- Born: 1956 Qaqortoq
- Died: October 15, 2020 (aged 63–64)
- Occupations: artist; head of the Greenlandic Art Collage;

= Arnannguaq Høegh =

Greenlandic visual artist (1956–2020)

Arnannguaq Høegh (1956– 15 October 2020) was a Greenlandic visual artist whose art was inspired by the country's symbols and nature. Remembered in particular for her graphic works, she was also active in sculpture and in abstract painting. From 1991, she ran the college of art (Kunstskolen) in Nuuk where she exerted significant influence over new generations of Greenlandic artists.

==Early life and education==

Born in Qaqortoq in 1956, Arnannguaq Høegh attendeded the Folk High School for Art (Kunsthøjskolen) in Holbæk (1975), participated in the Kinngait workshop on Baffin Island (1976), studied at the Nova Scotia College of Art and Design (1977), at the Royal Danish Academy of Fine Arts (1978–79), at the Norwegian National Academy of Fine Arts (1979–81) and the Danish Academy's Pedagogical School (1982–86).

==Career==

In 1980, Høegh exhibited her early prints and drawings at Greenland's Aasivik Innuit Festival, some of which had been created while she was at the Kinngait Workshop. Exhibiting sections containing elongated line drawings, the images reflect the influence of Kenojuak Ashevak and Pudlo Pudlat but they also demonstrate her own use of firm lines breaking the image into irregular abstract shapes.

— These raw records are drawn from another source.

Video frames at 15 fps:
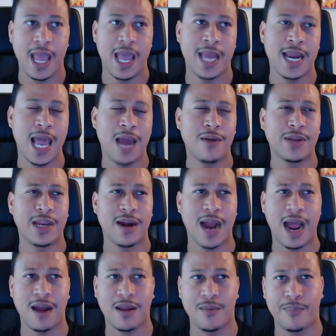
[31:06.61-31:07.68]
And I don't care
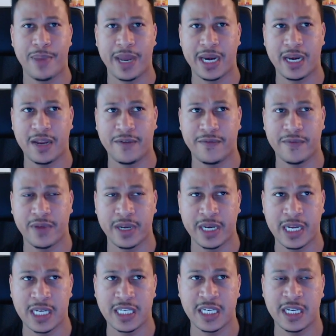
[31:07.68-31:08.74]
how competitive a
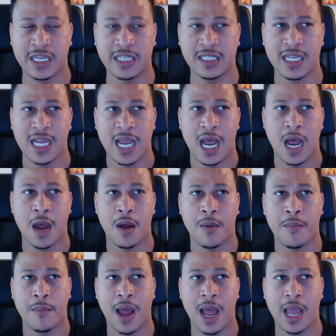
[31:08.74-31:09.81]
niche is. I
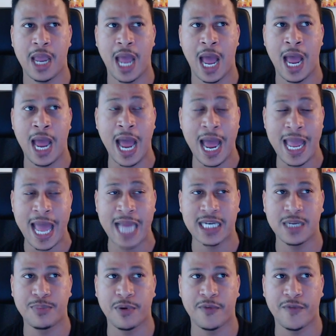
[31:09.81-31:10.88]

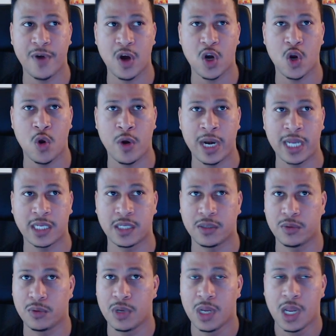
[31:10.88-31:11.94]
actually prefer going
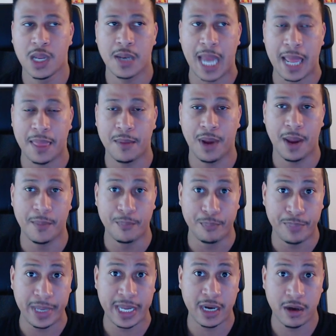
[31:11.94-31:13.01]
into like a
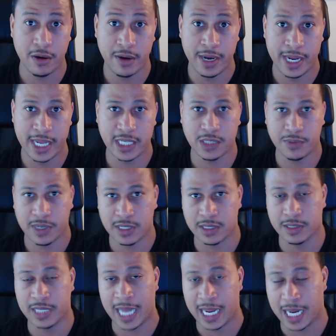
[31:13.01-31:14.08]
bigger niche where
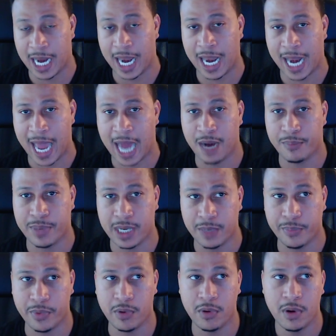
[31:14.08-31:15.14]
there's like a lot of
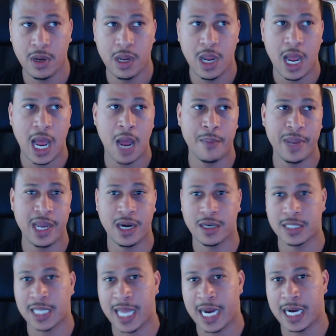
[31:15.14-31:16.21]
people, and
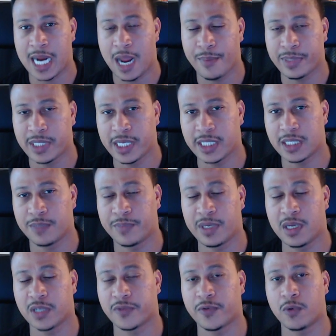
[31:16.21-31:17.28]
there's a lot of competition,
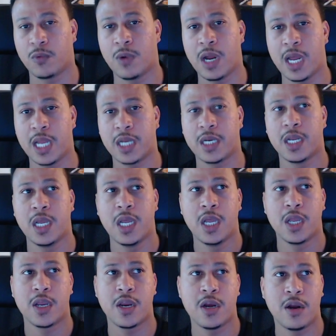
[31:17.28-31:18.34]
because for one,
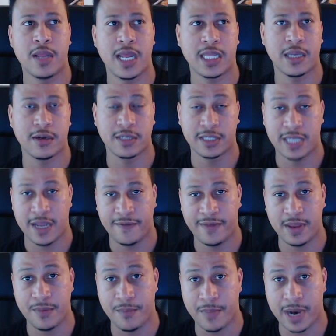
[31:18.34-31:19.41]
you know that there's
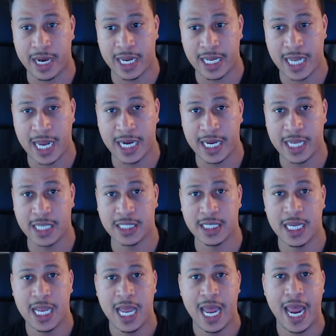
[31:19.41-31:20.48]
definitely money in that niche,
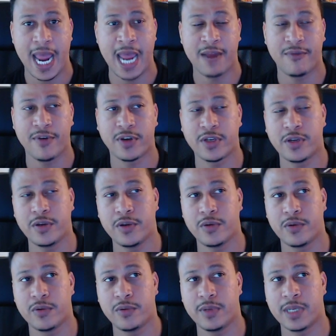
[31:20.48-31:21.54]
and for
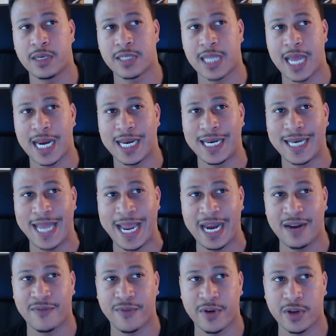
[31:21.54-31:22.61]
two, there's a lot of
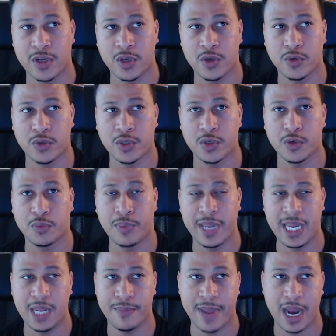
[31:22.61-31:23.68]
data for you to
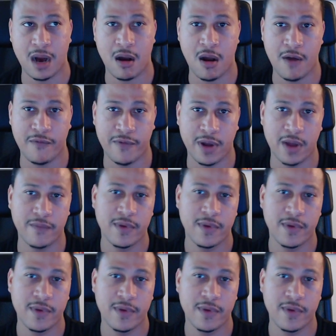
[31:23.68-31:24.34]
piggyback off of.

Like that of other West Coast artists who studied under Bodil Kaalund, her tendencies towards social realism can be seen in her interest in details of objects depicting realism, although her later prints seem increasingly abstract. Thanks to her decorative texture, she was nevertheless able to emphasize common aspects of daily life which are frequently ignored. By the 1990s. Høegh was experimenting with techniques including photogravure and photopolymer to express notions of realism. This led later to her wider use of photographic references.

In 1991, Høegh was appointed head of the Greenlandic Art Collage in Nuuk where she trained generations of new artists while contributing to artwork herself. She also headed Kimik, Greenland's art association.

Arnannguaq Høegh died in Nuuk on 15 October 2020 after a lengthy illness.